Irbis wrote:Broomstick wrote:What? I thought the cameras were disabled for reasons of power conversation. Also, it's not like there's much to photograph in near interstellar space, the power is being used for instruments that actually produce data.
From NASA
Voyager FAQ website: camera was turned off to save power, but is kept that way because system that was supposed to decode images doesn't exist anymore. And anyway, my point was about obsolescence of formats. How many people today would be able to read Laserdisc? MiniDisc? ZIP?
Not a whole lot, but there are people who offer their services doing just that, converting old files to updated formats.
I wonder if the image decoding system was allowed to disappear
because the camera had been turned off, and if it was still operational maybe they would have kept that system functional.
And yet... we still have people using the plain text format. I think for quite a few things we'll have minimum formats that computers of the future will continue to understand.
*shrug* I never objected to that. In fact, by the thing I alluded to be blocked by trying to send single music file for a week I meant text communication. Still, what can you send by it? A short novelette between more important messages?
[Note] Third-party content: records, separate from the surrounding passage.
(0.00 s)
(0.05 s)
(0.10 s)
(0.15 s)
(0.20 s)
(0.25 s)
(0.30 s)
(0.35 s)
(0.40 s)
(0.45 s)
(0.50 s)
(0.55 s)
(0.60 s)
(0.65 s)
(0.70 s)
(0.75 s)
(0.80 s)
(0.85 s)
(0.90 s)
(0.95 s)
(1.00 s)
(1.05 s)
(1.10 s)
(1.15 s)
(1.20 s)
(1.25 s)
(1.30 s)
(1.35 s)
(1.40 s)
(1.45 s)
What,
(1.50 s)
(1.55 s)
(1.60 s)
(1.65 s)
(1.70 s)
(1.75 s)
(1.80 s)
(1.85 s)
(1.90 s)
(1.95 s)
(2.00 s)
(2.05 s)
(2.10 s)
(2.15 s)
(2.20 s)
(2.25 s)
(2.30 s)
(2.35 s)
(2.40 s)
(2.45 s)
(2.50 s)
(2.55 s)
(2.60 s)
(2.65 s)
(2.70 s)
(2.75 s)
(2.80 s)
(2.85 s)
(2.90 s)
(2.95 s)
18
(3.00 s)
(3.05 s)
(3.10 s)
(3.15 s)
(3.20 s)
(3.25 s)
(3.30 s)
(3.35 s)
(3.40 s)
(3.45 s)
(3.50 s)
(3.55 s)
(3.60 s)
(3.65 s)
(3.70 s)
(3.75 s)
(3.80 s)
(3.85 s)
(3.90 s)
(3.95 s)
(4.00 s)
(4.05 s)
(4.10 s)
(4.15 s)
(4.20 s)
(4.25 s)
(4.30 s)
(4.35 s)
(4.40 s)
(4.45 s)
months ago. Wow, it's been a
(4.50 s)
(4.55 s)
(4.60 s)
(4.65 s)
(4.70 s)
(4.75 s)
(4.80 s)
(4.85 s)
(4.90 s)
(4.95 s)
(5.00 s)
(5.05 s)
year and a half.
I've downloaded very large books in *.txt format from Project Gutenberg - because they have less extraneous features plain text files transmit rapidly. Even if the size of "extra" messages is limited to "short novelette" you can send larger works as a serial.
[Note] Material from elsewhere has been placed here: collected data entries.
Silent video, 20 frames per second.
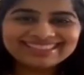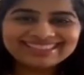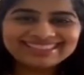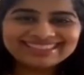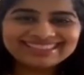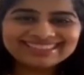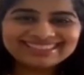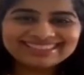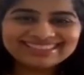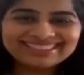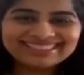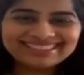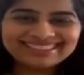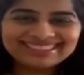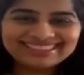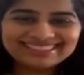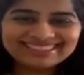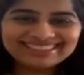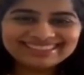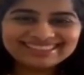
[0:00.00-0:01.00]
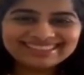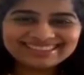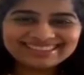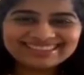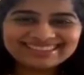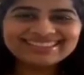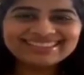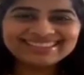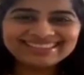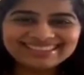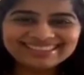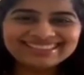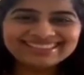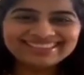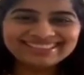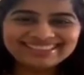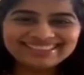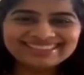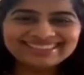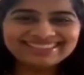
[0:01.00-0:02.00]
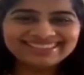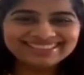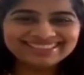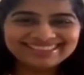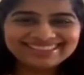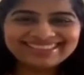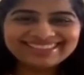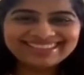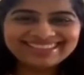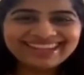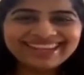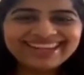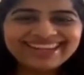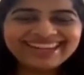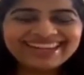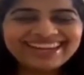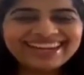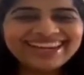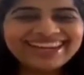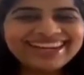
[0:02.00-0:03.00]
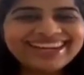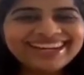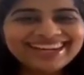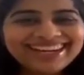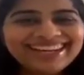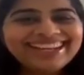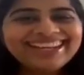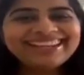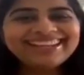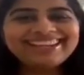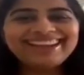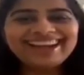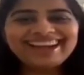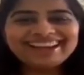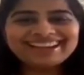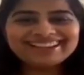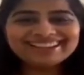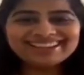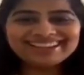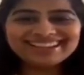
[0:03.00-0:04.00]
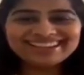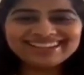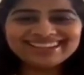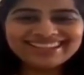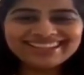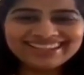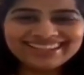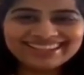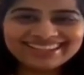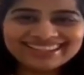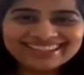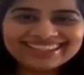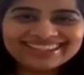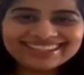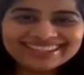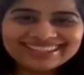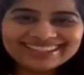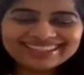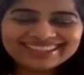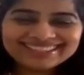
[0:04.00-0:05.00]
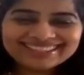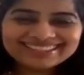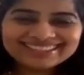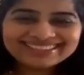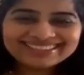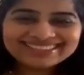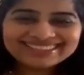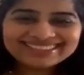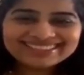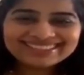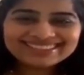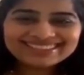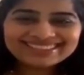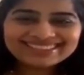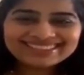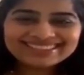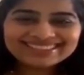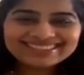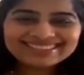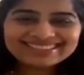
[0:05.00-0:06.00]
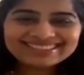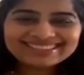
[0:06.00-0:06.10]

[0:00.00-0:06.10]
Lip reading: [no speech]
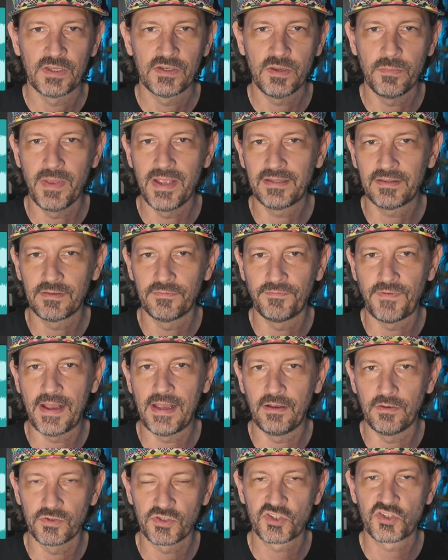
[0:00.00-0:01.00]
to make the
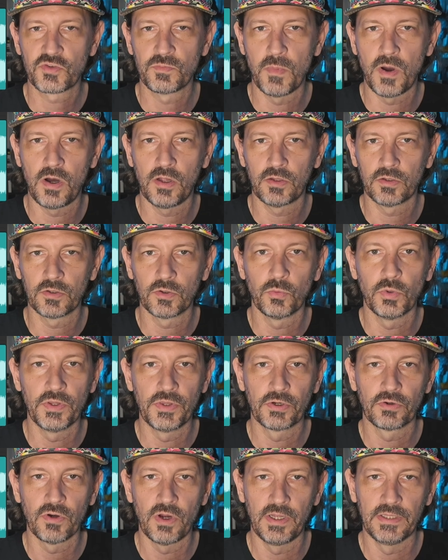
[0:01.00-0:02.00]
files smaller
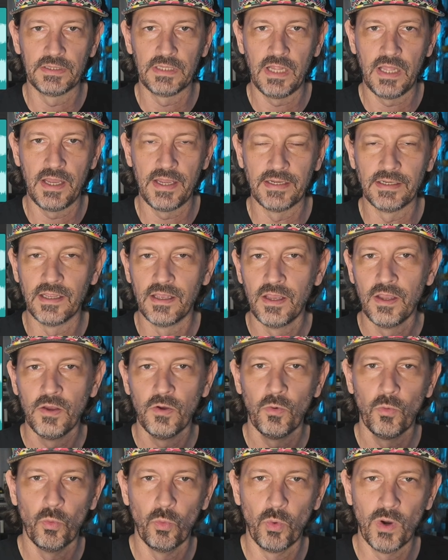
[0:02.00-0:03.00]
when they're online.
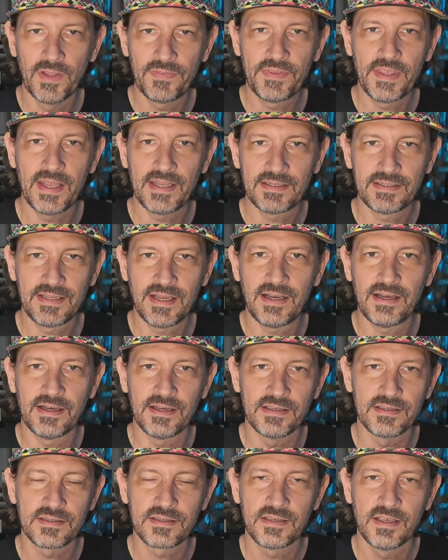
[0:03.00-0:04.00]
What that
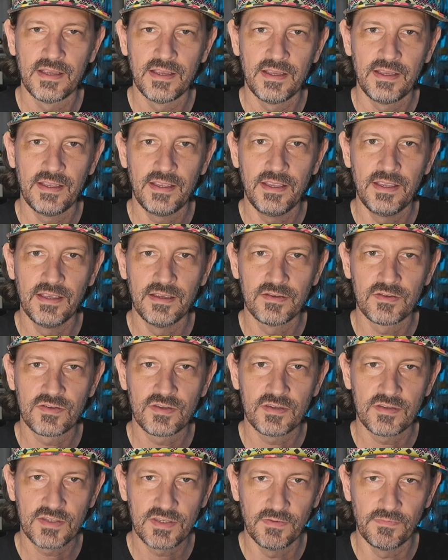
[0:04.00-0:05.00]
does
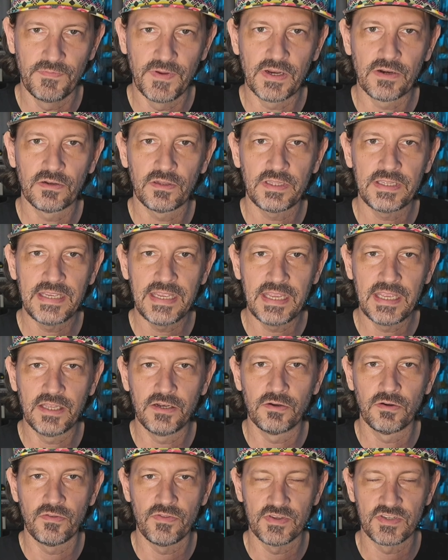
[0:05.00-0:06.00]
is severely
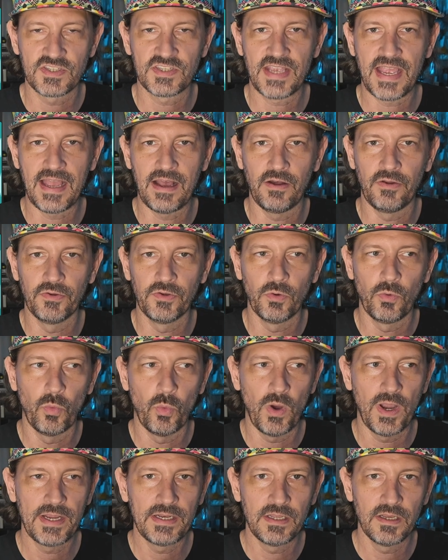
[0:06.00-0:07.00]
hinder the sound,
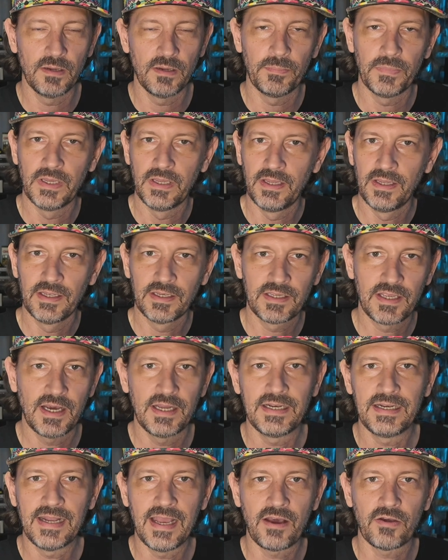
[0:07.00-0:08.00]
wind up
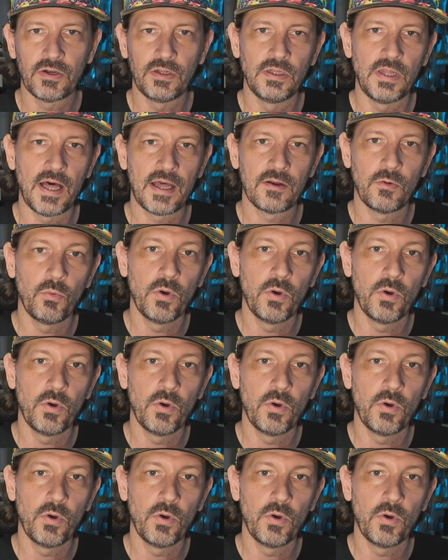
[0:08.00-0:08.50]
cutting out a lot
One thing that space programs, remote outposts, and the like have discovered is that psychological health is as import as physical health. People can endure some very unnatural situations provided they are given the proper support. On a very long space voyage providing "frills" such as new novels or music or whatever might well be seen as vital to the health and function of the crew.
This trend will not continue indefinitely.
That might be, but to get to a barrier stopping growth in compitung power we would need to hit at once barriers in physics (hardware), mathematics (software) and economy (cost). Also, system loaded on a ship would need to be lightweight, take little space, energy and be resistant to errors. This alone might make latest consumer formats from Earth less viable.
So they don't have the
latest formats, so what? I have trouble imaging that, in a project as large and as expensive as interstellar colonization that they wouldn't come up with a work-around for that.
Funny, though, various agencies have been studying this problem even during our time period. This is not an insurmountable problem.
And yet, after 60 years of trying we have little to show for it except for a string of completely debunked models trying to predict various aspects, much less whole
It's just as important to know what
doesn't work as what does.
It's not determined how much being "accustomed" to climate is a matter of genetics vs. adaption available to all humans. There have been some dark skinned people of tropical descent who have done quite well in the arctic, one example being
Matthew Henson. Rather than trying to determine an exact profile of what humanity needs on a distant world it would be easier just to send a wide variety of traits.
But he had access to all survival gear he could get easily with himself. The question to planner of such starship would be - do we pack extra supplies that might easily add hundreds of millions to ship's launch, or do we try to pick people with genetic advantages that would need less of them?
Use of technology is one of the hallmarks of humanity. There are no humans without technology, and much of that technology has always concerned survival.
But you
don't have to take every conceivable piece of equipment with you, what you need is the
knowledge, how to
make such technology. Knowledge occupies very little physical space and has very little weight.
What you do is take BOTH things - both the genes and the knowledge.
Yeah, but the technology in this case costs energy to get to orbit, then to another world, and can run out. Even simple vitamin supplements would need to last colonists how long before they can turn their attention from manufacturing of vital colony components to starting less essential chemical production?
Why do you need to take every conceivable supplement with you? Take what you need to
make the supplement. For something like vitamin D that might be as simple as having some of the lighting in the ship put out UV. You have to light the ship
anyway, right?
Plus, the problem might not be simple skin colour controversy. You want to promote diversity among the colonists? The most diverse genetic code is found in Africans. The more north/south you go, the less diverse DNA. Should we exclude people of say Inuit and Aborigine descent on the grounds their ancestors were a small group with not enough diversity among them?
Just because sub-Saharan Africa is the most genetically diverse group of humanity doesn't mean the diversity from the rest of the world is valueless. If you going for
maximum diversity you'll include the Inuit along with the Khoi-San.